Restrictive Covenant Indemnity Insurance basics
- Flickr: Moore House
When a property is first developed, the builder must obtain permission from the land owner to carry out work, or own the land themselves. In many cases the original deeds to the land might not be found in searches. Rather than abandon their building work completely, a developer will choose to build on the land anyway.
Unfortunately, the original deeds may place a restrictive covenant on the land, which prohibits building on the land. If the developer used the land without looking at or obtaining these deeds they have no way of knowing if a restrictive covenant was put in place, which could be over 100 years ago in some cases. However, should the restrictive covenant be enforced, the current owner of the property will be responsible for the breach of covenant, whether or not they took out the work themselves. That's where restrictive covenant indemnity insurance comes in.
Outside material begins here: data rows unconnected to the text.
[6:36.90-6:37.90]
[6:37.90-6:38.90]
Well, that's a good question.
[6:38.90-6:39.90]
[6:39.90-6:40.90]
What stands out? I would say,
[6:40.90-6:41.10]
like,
You can't normally take out restrictive covenant indemnity insurance if an enforcement for breach of covenant has already been issued. Normally, indemnity insurance of this form is taken out if a new buyer suddenly becomes aware that a restrictive covenant was in place on the land, or the original developer takes out indemnity insurance as a "financial safety net" in case a restrictive covenant was put into place. In any case, restrictive covenant indemnity insurance is a one off payment which lasts for the lifetime of the property, transferred from property owner over its time.
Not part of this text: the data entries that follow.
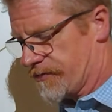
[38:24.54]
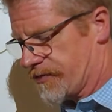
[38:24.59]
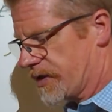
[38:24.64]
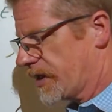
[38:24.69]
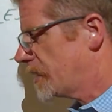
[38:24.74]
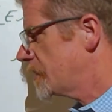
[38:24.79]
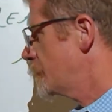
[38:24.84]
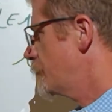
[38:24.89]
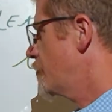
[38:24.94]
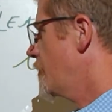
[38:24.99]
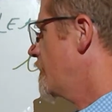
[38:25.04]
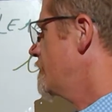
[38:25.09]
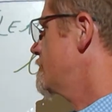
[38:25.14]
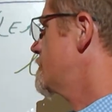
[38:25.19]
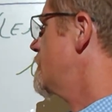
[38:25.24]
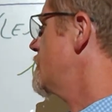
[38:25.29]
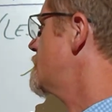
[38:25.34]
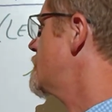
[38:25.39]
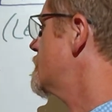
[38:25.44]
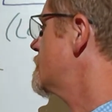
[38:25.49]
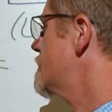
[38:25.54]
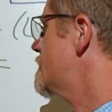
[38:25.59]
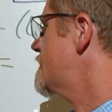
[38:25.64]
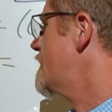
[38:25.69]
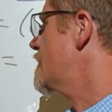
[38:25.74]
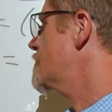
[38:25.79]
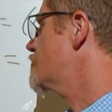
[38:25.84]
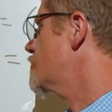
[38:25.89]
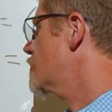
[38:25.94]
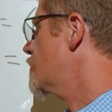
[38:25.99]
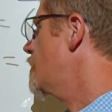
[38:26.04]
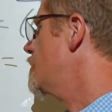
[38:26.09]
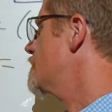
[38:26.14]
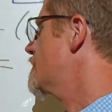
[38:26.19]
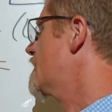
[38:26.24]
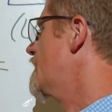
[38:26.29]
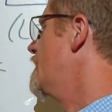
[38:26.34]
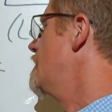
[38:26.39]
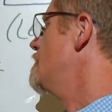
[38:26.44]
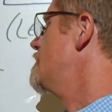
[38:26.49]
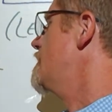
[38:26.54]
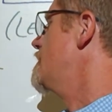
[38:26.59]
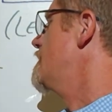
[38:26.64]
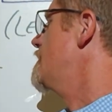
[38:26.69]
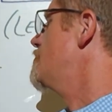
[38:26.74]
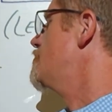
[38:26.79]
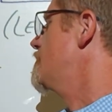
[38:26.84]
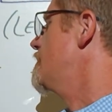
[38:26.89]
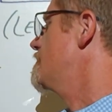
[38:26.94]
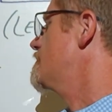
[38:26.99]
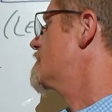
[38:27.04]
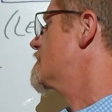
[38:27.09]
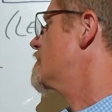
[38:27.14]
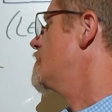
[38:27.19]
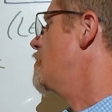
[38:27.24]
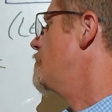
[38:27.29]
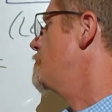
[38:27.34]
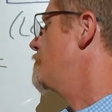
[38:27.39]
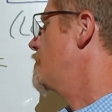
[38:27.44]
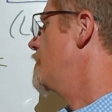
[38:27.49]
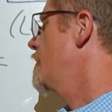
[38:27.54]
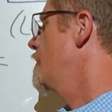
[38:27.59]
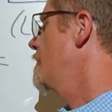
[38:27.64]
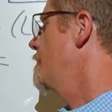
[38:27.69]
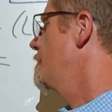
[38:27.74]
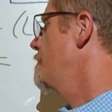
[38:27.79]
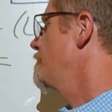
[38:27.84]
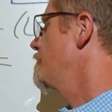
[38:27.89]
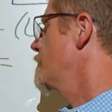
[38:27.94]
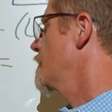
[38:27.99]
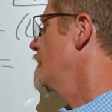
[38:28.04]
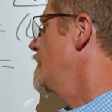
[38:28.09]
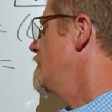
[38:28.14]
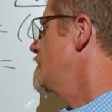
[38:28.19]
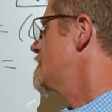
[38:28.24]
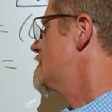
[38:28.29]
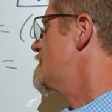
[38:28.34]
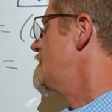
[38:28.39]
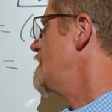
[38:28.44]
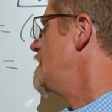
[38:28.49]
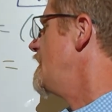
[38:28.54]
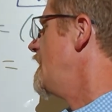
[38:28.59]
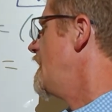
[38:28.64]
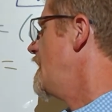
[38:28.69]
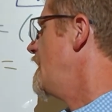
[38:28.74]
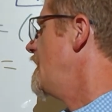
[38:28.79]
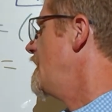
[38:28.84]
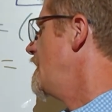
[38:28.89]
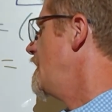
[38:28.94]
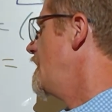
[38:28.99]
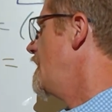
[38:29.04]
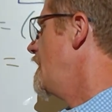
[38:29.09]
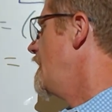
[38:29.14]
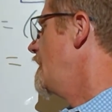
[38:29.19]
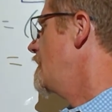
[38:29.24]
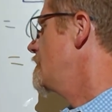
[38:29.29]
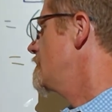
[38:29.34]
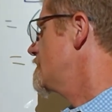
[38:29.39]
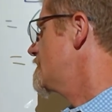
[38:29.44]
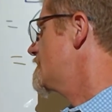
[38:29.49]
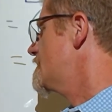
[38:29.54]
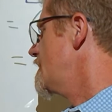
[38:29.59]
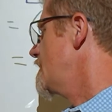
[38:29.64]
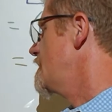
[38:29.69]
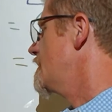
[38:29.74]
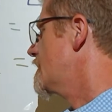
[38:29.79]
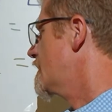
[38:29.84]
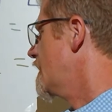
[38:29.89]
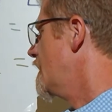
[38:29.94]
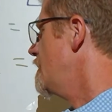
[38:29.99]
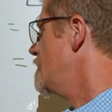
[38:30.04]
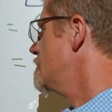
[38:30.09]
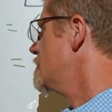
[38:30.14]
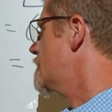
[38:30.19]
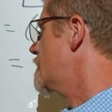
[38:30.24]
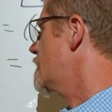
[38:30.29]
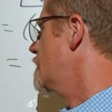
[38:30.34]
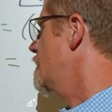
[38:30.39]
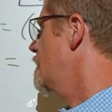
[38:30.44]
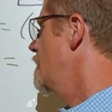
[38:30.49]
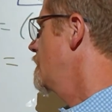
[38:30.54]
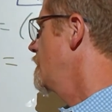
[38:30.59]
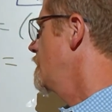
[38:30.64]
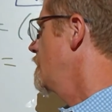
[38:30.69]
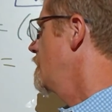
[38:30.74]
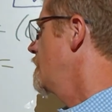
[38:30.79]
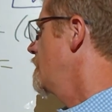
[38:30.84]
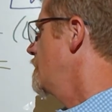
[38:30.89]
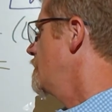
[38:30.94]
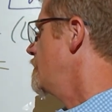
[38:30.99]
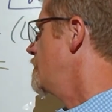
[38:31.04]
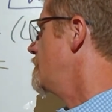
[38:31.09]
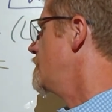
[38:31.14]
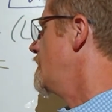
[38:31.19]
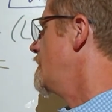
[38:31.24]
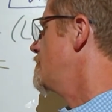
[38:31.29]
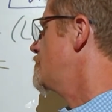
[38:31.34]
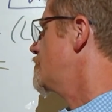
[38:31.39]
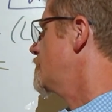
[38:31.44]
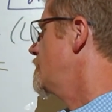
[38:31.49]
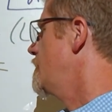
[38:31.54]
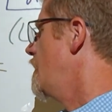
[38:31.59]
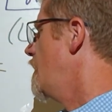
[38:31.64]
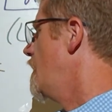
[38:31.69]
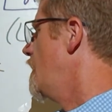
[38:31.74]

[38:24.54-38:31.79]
of the other problems. This is a section called Calculation of Slope. C-A-L-C, calculation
However, restrictive covenant indemnity insurance will not protect a property from enforcement. It only protects the financial aspect of the home, such as loss of value to the home, legal expanses to fight the restrictive covenant or any other kind of financial loss. If part of the property is deemed in breach of a covenant and must be removed, for example, you will have to comply with this order; restrictive covenant indemnity insurance only protects the financial part of this removal.